<<<<
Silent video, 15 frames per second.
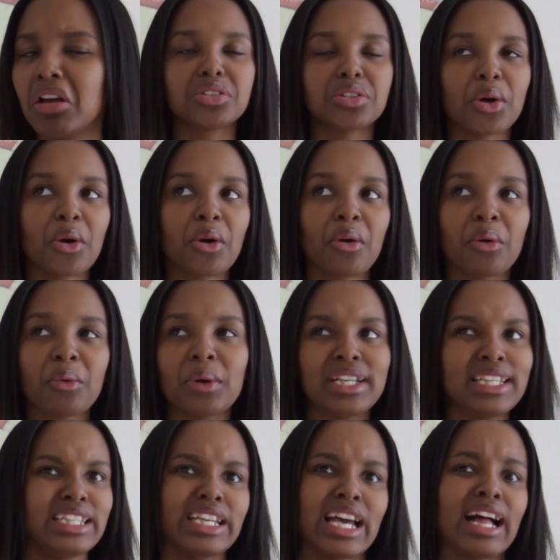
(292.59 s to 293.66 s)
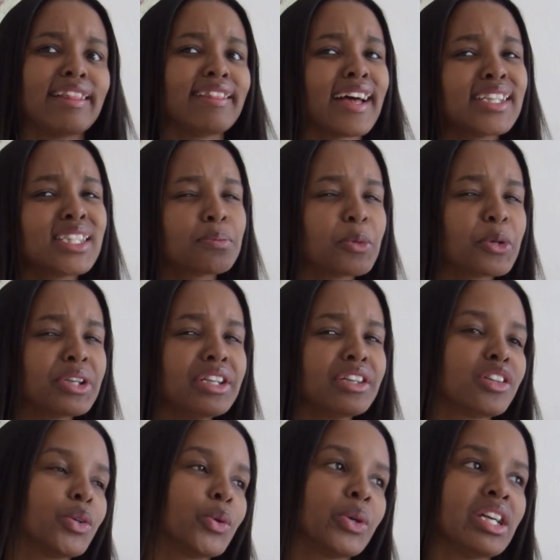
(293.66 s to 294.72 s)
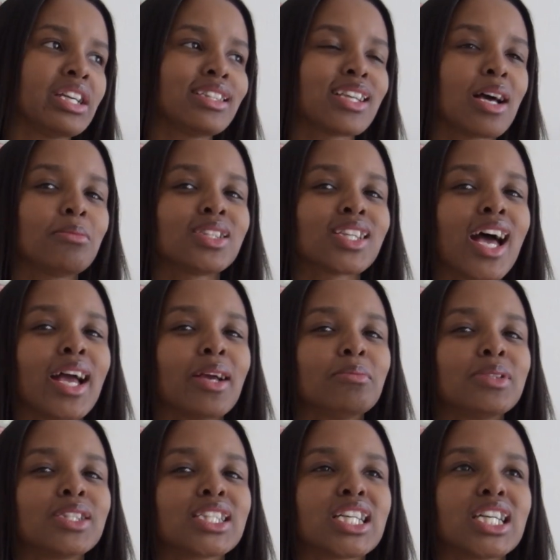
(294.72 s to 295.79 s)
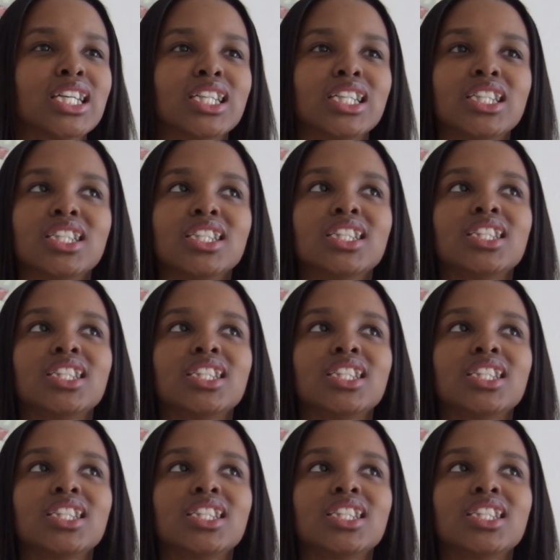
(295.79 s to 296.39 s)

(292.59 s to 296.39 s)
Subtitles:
So yeah, that's pretty annoying sometimes, because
>>>>
Aim of the task> Each record above needs to be copied exactly, with images left out.

Problem solution>
Silent video, 15 frames per second.
(292.59 s to 293.66 s)
(293.66 s to 294.72 s)
(294.72 s to 295.79 s)
(295.79 s to 296.39 s)

(292.59 s to 296.39 s)
Subtitles:
So yeah, that's pretty annoying sometimes, because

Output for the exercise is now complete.